Wednesday, January 20, 2010

Flow Chart to MS DMDs

I don't think I can fully explain how much I love flow charts. Pie charts and bar grafts too. Unfortunately I don't want to do tables and all that so I will just number this one.

Special Therapies Pre-Treatment and Special Therapies Treatment Phase

Pre-treatment Phase


Step 1 - Referral to Special Therapies Program

I was referred to the STP by my neurologist who screened me for inclusion in the program based on the BC Pharmacare's prescribing criteria

Step 2 - Patient Education (3 hour group session)

This is what I attended today where I got this awesome flow chart

Topics covered

- review of what MS is
- description of available drugs & how they are administered
- clinical trial study results
- side effects profile and management
- patient expectations
- Pharmacare coverage

According to the facilitator, this patient education program was mandated by BC Pharmacare to help lessen "prescriber bias". The four drugs were approved by Pharmacare around the same time and knowing that one or two of the drug companies had funded hundreds of thousands of dollars of research in the province they wanted to make sure that patients were getting access to the drug they wanted to take, not the one their neurologist wanted them to to fund his/her research. Every person who is going to start an MS medication in the province of BC has to take this education session.

Step 3 - Patient to call Special Therapies Program secretary with drug choice.

I don't have to do this one because my drug choice is already made. My doctor has already filled out the forms, I just had to go to this session because it's the rules.

Step 4 - Pharmacare approval (takes approx. 1 week)

As far as I know, I already have my approval.

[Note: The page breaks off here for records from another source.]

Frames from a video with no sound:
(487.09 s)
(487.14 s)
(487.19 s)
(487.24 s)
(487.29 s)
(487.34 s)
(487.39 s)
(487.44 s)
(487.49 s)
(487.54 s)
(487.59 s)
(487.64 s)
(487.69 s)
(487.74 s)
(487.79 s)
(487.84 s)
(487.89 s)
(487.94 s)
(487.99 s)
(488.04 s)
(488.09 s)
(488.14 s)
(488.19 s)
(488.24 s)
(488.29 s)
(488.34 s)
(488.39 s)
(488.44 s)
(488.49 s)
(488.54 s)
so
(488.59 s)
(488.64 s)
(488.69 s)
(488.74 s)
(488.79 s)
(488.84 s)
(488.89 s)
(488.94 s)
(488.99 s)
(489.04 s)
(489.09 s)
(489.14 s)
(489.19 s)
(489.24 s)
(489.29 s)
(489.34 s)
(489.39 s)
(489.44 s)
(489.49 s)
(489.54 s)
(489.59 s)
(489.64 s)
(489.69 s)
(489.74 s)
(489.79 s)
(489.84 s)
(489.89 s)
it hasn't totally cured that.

Step 5 - Package to be sent to patient
- bloodwork requisitions (if you are on beta-interferons)
- Pharmacare approval note (for secondary insurers, if they require it.)
- neurologist letter (for additional insurance back up or for travel)
- travel tips

Step 6 - Bloodwork screening (not required for Copaxone)
- bloodwork must be done before prescription given to patient

Step 7 - Prescription given to patient

Step 8 - MS Clinic will send requisition to company support program for home start by RN


Treatment Phase

Day 1 - Injection training and drug initiation - home RN start

- first injection done with home nurse teaching

48 hours & 1 week - Follow-up phone calls

- You will receive a phone call from the Support Company Nurse regarding side effect management and support

Month 1 & Month 3 (approx) - Follow-up clinic visit - (optional)

- injection site reactions
- side effect management
- monitor bloodwork results (Avonex, Betasteron and Rebif - monthly for 6 months)

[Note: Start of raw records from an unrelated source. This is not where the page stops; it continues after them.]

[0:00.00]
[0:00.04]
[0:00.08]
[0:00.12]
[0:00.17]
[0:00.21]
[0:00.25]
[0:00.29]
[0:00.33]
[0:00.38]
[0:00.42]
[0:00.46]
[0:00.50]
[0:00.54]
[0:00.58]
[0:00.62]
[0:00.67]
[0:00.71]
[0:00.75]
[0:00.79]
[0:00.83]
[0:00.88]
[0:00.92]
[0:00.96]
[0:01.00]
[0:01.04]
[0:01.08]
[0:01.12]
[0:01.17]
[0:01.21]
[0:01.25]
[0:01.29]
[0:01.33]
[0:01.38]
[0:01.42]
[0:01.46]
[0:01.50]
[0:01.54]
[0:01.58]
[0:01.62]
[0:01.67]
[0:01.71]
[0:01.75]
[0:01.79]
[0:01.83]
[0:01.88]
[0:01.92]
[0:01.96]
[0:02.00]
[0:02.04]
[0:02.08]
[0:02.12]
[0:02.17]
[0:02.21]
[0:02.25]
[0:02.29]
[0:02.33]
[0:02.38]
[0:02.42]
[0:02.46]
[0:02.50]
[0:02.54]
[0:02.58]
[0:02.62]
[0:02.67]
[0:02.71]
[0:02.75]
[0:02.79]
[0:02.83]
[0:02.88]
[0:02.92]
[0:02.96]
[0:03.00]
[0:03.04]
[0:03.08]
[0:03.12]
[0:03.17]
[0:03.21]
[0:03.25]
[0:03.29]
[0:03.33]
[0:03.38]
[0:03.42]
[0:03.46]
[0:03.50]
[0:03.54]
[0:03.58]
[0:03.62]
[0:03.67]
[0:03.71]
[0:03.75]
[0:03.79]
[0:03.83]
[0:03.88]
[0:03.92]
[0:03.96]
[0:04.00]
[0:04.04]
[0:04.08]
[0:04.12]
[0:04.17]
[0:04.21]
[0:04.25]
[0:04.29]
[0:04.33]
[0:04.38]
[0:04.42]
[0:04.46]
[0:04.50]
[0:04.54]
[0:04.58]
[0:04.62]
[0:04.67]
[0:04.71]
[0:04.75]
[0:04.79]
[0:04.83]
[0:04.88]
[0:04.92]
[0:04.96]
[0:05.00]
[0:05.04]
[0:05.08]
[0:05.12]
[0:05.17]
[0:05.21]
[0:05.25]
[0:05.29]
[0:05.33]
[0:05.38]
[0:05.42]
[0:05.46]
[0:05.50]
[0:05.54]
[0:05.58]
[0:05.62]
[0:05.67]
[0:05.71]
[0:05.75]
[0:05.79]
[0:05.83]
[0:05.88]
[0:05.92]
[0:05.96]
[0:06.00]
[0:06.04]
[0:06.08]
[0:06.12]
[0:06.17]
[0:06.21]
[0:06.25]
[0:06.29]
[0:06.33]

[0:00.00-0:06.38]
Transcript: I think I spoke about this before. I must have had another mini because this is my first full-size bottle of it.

Month 6 - Optional clinic visit

- Monitor bloodwork results (not required for Copaxone)

Month 11 - Monitor bloodwork results (have blood test 1 month prior to appointment) [not required for Copaxone]

1 year - Annual review - make appointment with neurologist

- prescription renewal
- check injection sites and Special Therapies treatment issues

Pharmacare approval needs to be renewed each year with the prescription, and that's important because most private insurers won't cover the full cost of the medication without Pharmacare kicking in 70% of the cost, which is $1600 a month. Approval is never denied unless you no longer meet the residency requirement. The 30% will be covered by most private insurers up to your drug coverage percentage. (Ours is 80%.) This is going to cost me $96 a month out of pocket until my annual maximum has been reached. (The 80% of the 30% counts toward the annual maximum, btw.) I don't know what that is yet, because I haven't filed my 2009 taxes yet.

Thus ends the fabulous flow chart of MS drug therapy in the province of British Columbia.